Though offering a scholarly argument, The Thirteenth Apostle should be accessible to any keen reader with an interest in Gnosticism and some knowledge of the issues. DeConick's book gives one of the clearest discussions I've encountered of how the Gnostic myths (possibly) arose. How did these groups of ancient seekers move from more normative Jewish belief to the complex cosmogony of Gnosticism? Scholars still aren't certain of the origins of the movement. DeConick opts for one of the standard explanations: it is mainly a matter of the collision of Jewish monotheism with the new science of Plato. Not standard, however, is DeConick's compelling step-by-step narration of this collision and its effects: how certain philosophical positions, once accepted, would likely result in a reconsideration of elements of the orthodox biblical faith, which would then lead to further effects, and so on. Beginning students of Gnosticism can learn a lot from her concise presentation of what may have been happening during these centuries.
Among the issues crucial to DeConick's argument, and which she addresses, are the relations between the Gospel of Judas and Mark, as well as its relations with Sethian works found in the Nag Hammadi collection. Marvin Meyer, one of the scholars on the National Geographic team, criticizes DeConick for her extensive use in this book of later Sethian works, but I suspect these later works, part of a general body of Sethian thought and doctrine, offer the best comparative material we have for assessing what the author of the Gospel of Judas might have meant. That she carefully considers elements from later Sethian literature so as to better understand the earlier text of Judas doesn't at all suggest, to me at least, that DeConick accepts Sethian Gnosticism to be a monolith without historical development.
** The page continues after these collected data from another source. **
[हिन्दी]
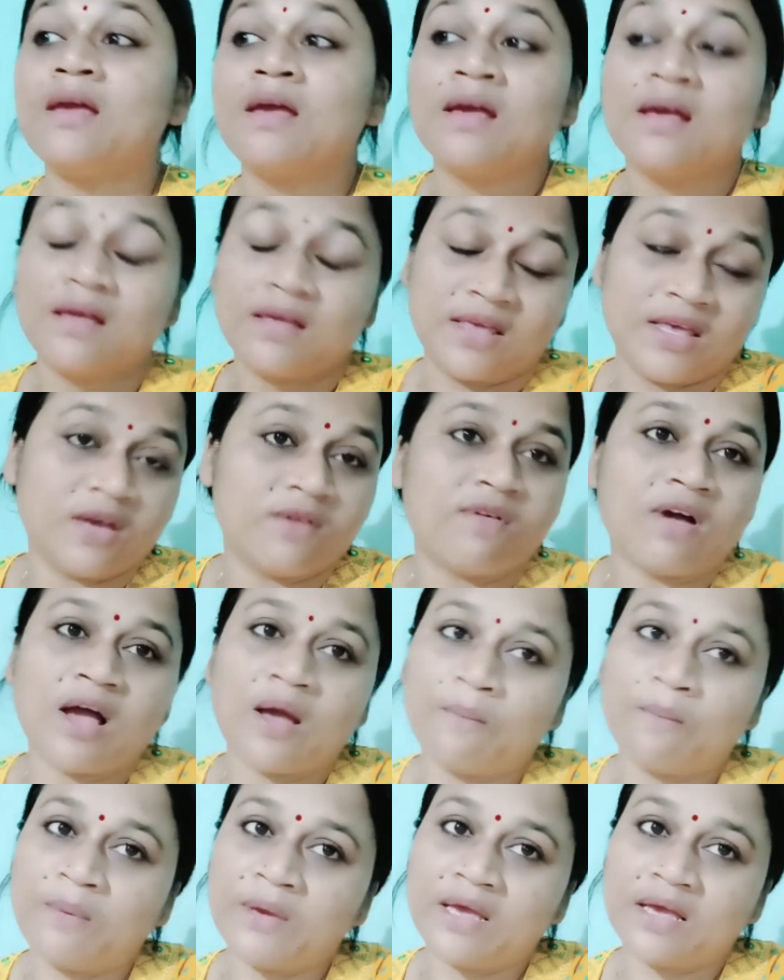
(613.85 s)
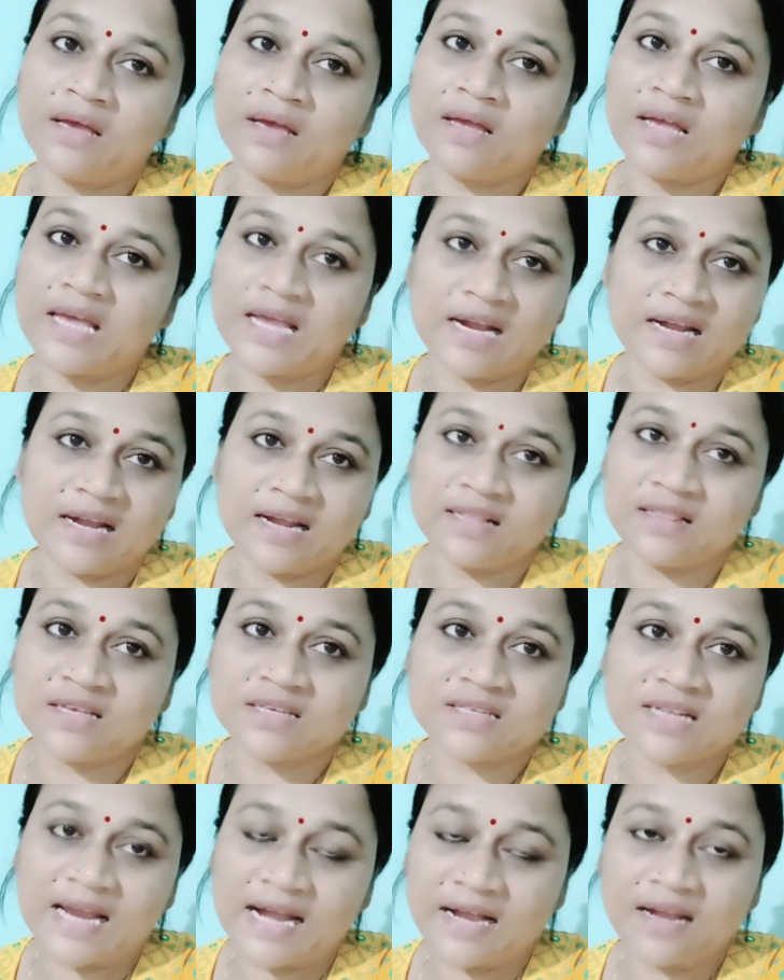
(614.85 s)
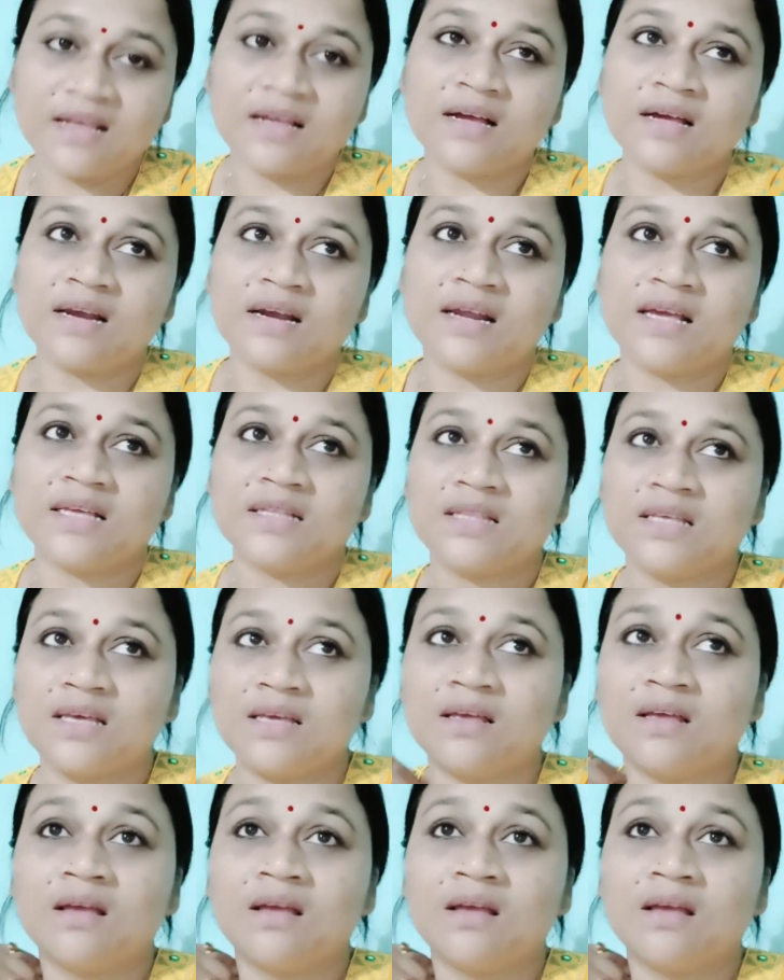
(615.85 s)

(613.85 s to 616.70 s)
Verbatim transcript: ये वहाँ पे खेल रही थी स्लाइडिंग कर रही थी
Particularly of interest in relation to the Gospel of Mark is the theme of the ignorant, bumbling apostles. As is known, in Mark the first and almost only figures to recognize Jesus for who he is are the demons. In contrast to this, the twelve apostles are repeatedly berated by Jesus for not understanding, and upon his arrest they scatter in fear. DeConick points out that sectarians who rejected the doctrines of the apostolic church would be inclined to make use of this Markan portrait of the apostles to show that any church claiming descent from them must be a church of ignorance.
[The writers of the Gospel of Judas know that in Mark] Jesus' disciples are both faithless and ignorant. Tertullian of Carthage tells us that the Gnostics regularly "brand" the twelve apostles, in particular Peter, with "the mark of ignorance" and "simplicity." (101)
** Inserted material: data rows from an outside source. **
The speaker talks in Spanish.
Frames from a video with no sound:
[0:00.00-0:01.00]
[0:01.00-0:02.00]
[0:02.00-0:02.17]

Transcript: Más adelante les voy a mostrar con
Such moves were indeed, as DeConick agrees, part of second-century turf wars between competing sects. The Markan portrait of the apostles' ignorance does not in my mind show an attempt to disparage them: rather it is in the main a matter of the gospel writer's dramatic power, and buttresses the theme of the "Messianic secret." (I also believe, with some scholars, that whoever wrote Mark was likely dependant on either firsthand testimony from Peter or a source dependant on Peter. Thus I don't understand the theme of "Messianic secret" in the sense William Wrede proposed: it is rather partly history remembered, partly an instance of Mark's narrative genius.)
DeConick also makes an argument for Judas' importance as a piece in the historical puzzle of the development of orthodoxy. It is her opinion that the kind of attack on the doctrine of atonement found in the Gospel of Judas may have been instrumental in pushing the early Church toward refining atonement theology. She discusses Origen's early atonement theology as a possible response to the Sethians.
Of course I am not a scholar of Coptic and so cannot myself make a judgment on the translation decisions of the (certainly distinguished) National Geographic team. A debate has opened up regarding the most general issues of interpreting this newly discovered text. What is interesting in any case is the question of why the National Geographic team might have gotten the gist of this gospel so wrong, if indeed they have. In an interview appended to her book DeConick speculates on this:
Judas has been a terrifying figure in our history, since he became in the Middle Ages the archetypal Jew who was responsible for Jesus' death. His story was abused for centuries as a justification to commit atrocities against Jews. I wonder if one of the ways that our communal psyche has handled this in recent decades is to try to erase or explain the evil Judas, to remove from him the guilt of Jesus' death. There are many examples of this in pop fiction and film produced after World War II. It seems to be that the National Geographic interpretation has grown out of this collective need and has been well-received because of it. (180-1)
Later she states:
Judas Iscariot is a frightening figure. For Christians, he is the one who had it all, and yet betrayed God to his death for a few dollars. He is the archetype of human evil, the worst human being ever to live. He is the antithesis of the true Christian. Because of this, his image works as a religious control--he is someone the Christian never wants to become. For Jews, he is terrifying, the man whom Christians associated with Jewish people, whose story was used against them for centuries as a religious justification for their abuse and slaughter. Even his name "Judas" has been linked to "Jew," due to their root similarities (Judas/Judea/Jews). I think that Judas is someone whose shadow haunts us. (182)
These latter comments in particular make for a very apt summary of the grim importance of Judas in our history.
I suspect, however, that if the National Geographic team's interpretation is flawed as DeConick claims, it is not a matter of the scholars unconsciously seeking to assuage a collective guilt. More likely it is simply a result of them working from their expectations of what the text was supposed to contain. All the scholars on the team, for instance, would have known of the Church Fathers' descriptions of the gospel, and these descriptions would have inclined them to preconceive a positive portrait of Judas, which in turn would have influenced their translation choices--one line at a time. Building up their own portrait step by step, and leaning meanwhile on their expectations of what the gospel was supposed to contain, once their translation was finished none of them would have gone back and questioned too carefully the individual snippets. But, as DeConick shows, those snippets added up.
DeConick sums up her idea of the intentions of the ancient believers who wrote the Gospel of Judas:
The Gospel of Judas was written by Gnostic Christians called Sethians in the second century. They wrote it to criticize Apostolic or mainstream Christianity, which they understood to be a form of Christianity that needed to reassess its faith. Particularly troubling for these Gnostic Christians was the Apostolic belief in the atonement, because this meant that God would have had to commit infanticide by sacrificing the Son. They wrote the Gospel of Judas to prove that this could not be the case. Why? Because Judas was a demon who worked for another demon who rules this world and whose name is Ialdabaoth. (181-2)
Over time we will get a better idea of whose arguments the scholars find more persuasive, DeConick's or the National Geographic team's. The Thirteeth Apostle is in any case a fascinating challenge.